#### [Saved entries]
++++

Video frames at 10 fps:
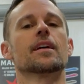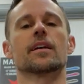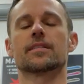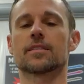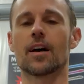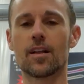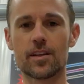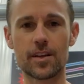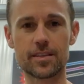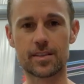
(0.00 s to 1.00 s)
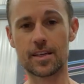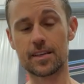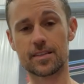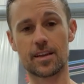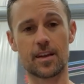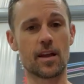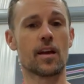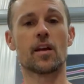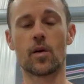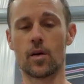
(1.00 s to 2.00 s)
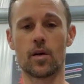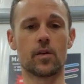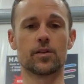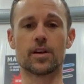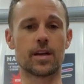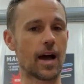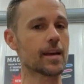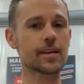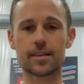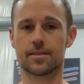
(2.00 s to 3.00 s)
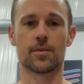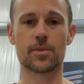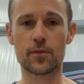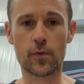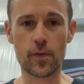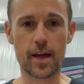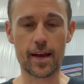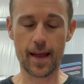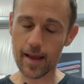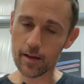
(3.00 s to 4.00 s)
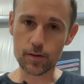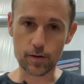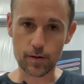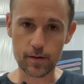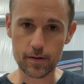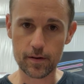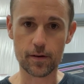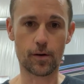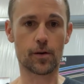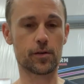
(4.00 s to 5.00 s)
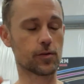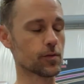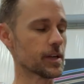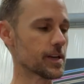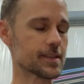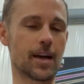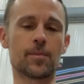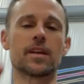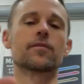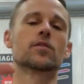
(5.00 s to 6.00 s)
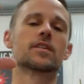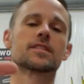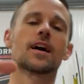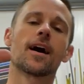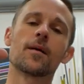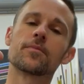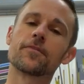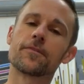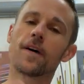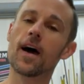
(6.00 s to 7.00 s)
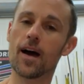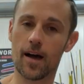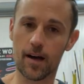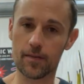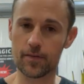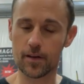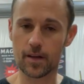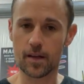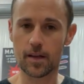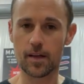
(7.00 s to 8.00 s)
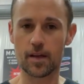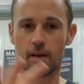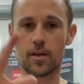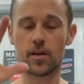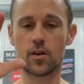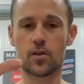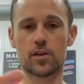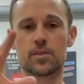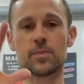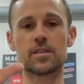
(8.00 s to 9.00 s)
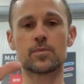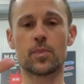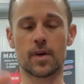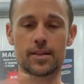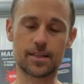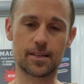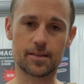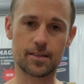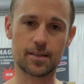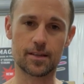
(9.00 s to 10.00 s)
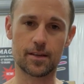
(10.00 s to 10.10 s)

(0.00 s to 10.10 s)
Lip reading: It's the holiday season. You gotta get something for that angler on your list. I'm gonna give you the top five Christmas presents,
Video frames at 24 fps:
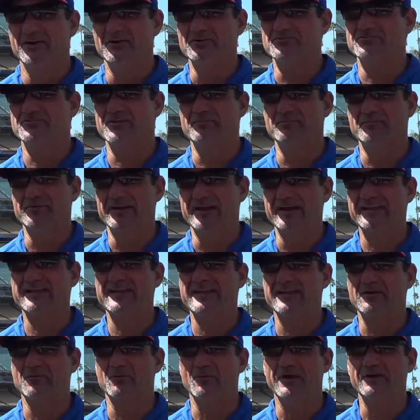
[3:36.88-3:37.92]
something. I
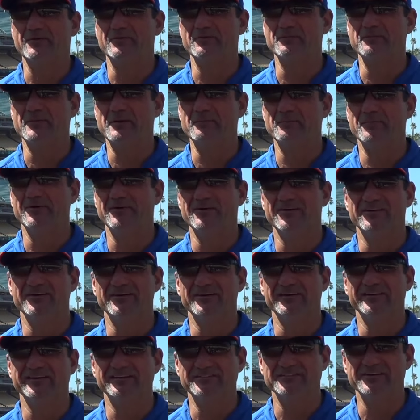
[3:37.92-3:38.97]
can't quite
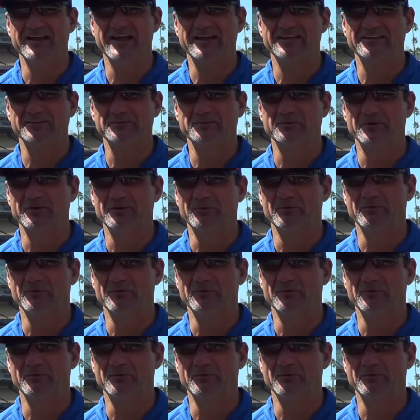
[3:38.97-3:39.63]
remember exactly what it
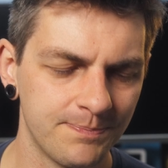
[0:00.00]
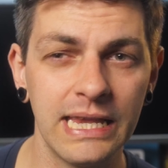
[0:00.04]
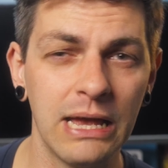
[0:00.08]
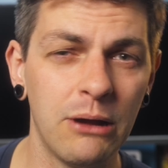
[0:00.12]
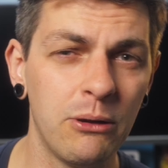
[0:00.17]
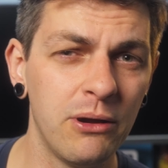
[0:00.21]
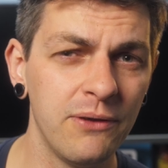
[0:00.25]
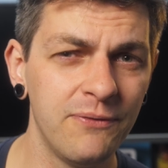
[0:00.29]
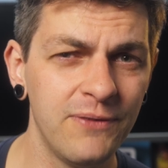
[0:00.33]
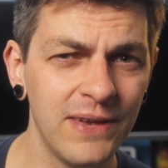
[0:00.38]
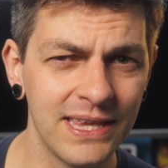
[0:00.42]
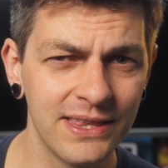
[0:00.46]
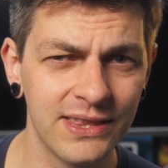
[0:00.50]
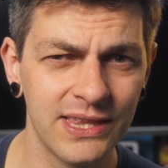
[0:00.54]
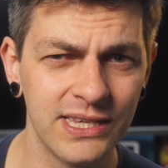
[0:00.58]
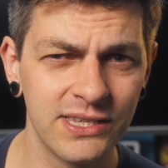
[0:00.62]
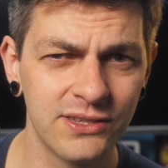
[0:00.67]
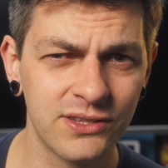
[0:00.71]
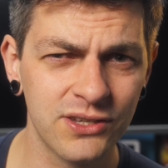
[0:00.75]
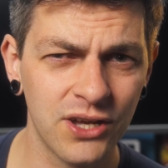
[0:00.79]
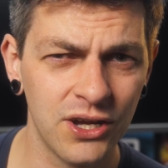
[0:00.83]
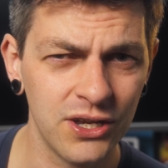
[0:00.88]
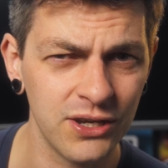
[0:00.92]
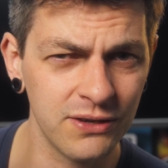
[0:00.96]
Now I think
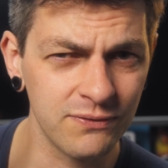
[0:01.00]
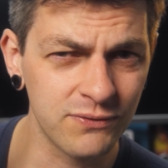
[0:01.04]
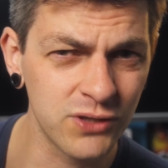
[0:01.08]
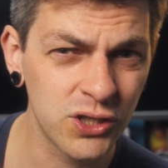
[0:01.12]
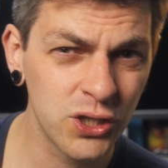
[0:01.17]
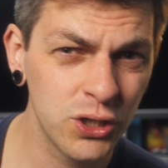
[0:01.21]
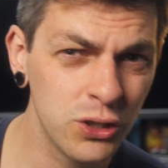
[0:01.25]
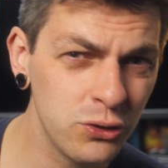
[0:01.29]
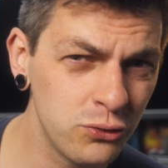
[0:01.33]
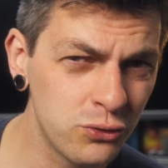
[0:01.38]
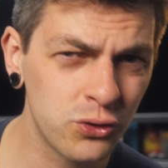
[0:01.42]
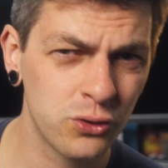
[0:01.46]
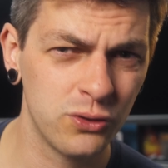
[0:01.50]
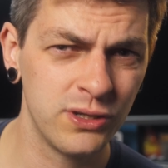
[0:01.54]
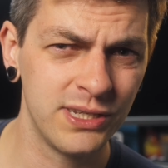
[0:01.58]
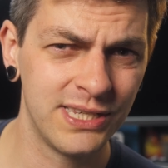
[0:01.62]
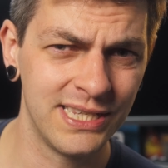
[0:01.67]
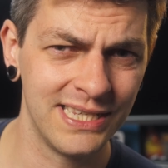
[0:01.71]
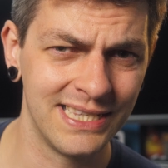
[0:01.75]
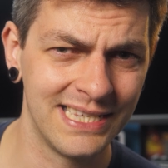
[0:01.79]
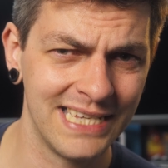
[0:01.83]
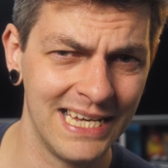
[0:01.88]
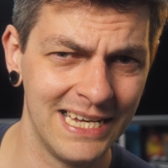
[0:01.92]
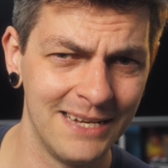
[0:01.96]
there's kind of two
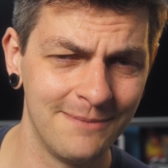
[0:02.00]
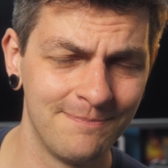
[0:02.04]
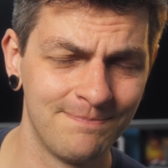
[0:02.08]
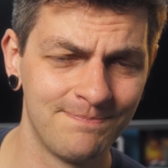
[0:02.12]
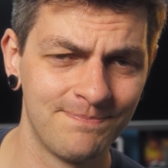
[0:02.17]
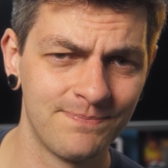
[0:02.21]
choices here.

++++

#### [AIM OF THE EXERCISE]
Would you set down the records above once more, exactly, with the pictures removed?

#### [WRITTEN RESPONSE]
Video frames at 10 fps:
(0.00 s to 1.00 s)
(1.00 s to 2.00 s)
(2.00 s to 3.00 s)
(3.00 s to 4.00 s)
(4.00 s to 5.00 s)
(5.00 s to 6.00 s)
(6.00 s to 7.00 s)
(7.00 s to 8.00 s)
(8.00 s to 9.00 s)
(9.00 s to 10.00 s)
(10.00 s to 10.10 s)

(0.00 s to 10.10 s)
Lip reading: It's the holiday season. You gotta get something for that angler on your list. I'm gonna give you the top five Christmas presents,
Video frames at 24 fps:
[3:36.88-3:37.92]
something. I
[3:37.92-3:38.97]
can't quite
[3:38.97-3:39.63]
remember exactly what it
[0:00.00]
[0:00.04]
[0:00.08]
[0:00.12]
[0:00.17]
[0:00.21]
[0:00.25]
[0:00.29]
[0:00.33]
[0:00.38]
[0:00.42]
[0:00.46]
[0:00.50]
[0:00.54]
[0:00.58]
[0:00.62]
[0:00.67]
[0:00.71]
[0:00.75]
[0:00.79]
[0:00.83]
[0:00.88]
[0:00.92]
[0:00.96]
Now I think
[0:01.00]
[0:01.04]
[0:01.08]
[0:01.12]
[0:01.17]
[0:01.21]
[0:01.25]
[0:01.29]
[0:01.33]
[0:01.38]
[0:01.42]
[0:01.46]
[0:01.50]
[0:01.54]
[0:01.58]
[0:01.62]
[0:01.67]
[0:01.71]
[0:01.75]
[0:01.79]
[0:01.83]
[0:01.88]
[0:01.92]
[0:01.96]
there's kind of two
[0:02.00]
[0:02.04]
[0:02.08]
[0:02.12]
[0:02.17]
[0:02.21]
choices here.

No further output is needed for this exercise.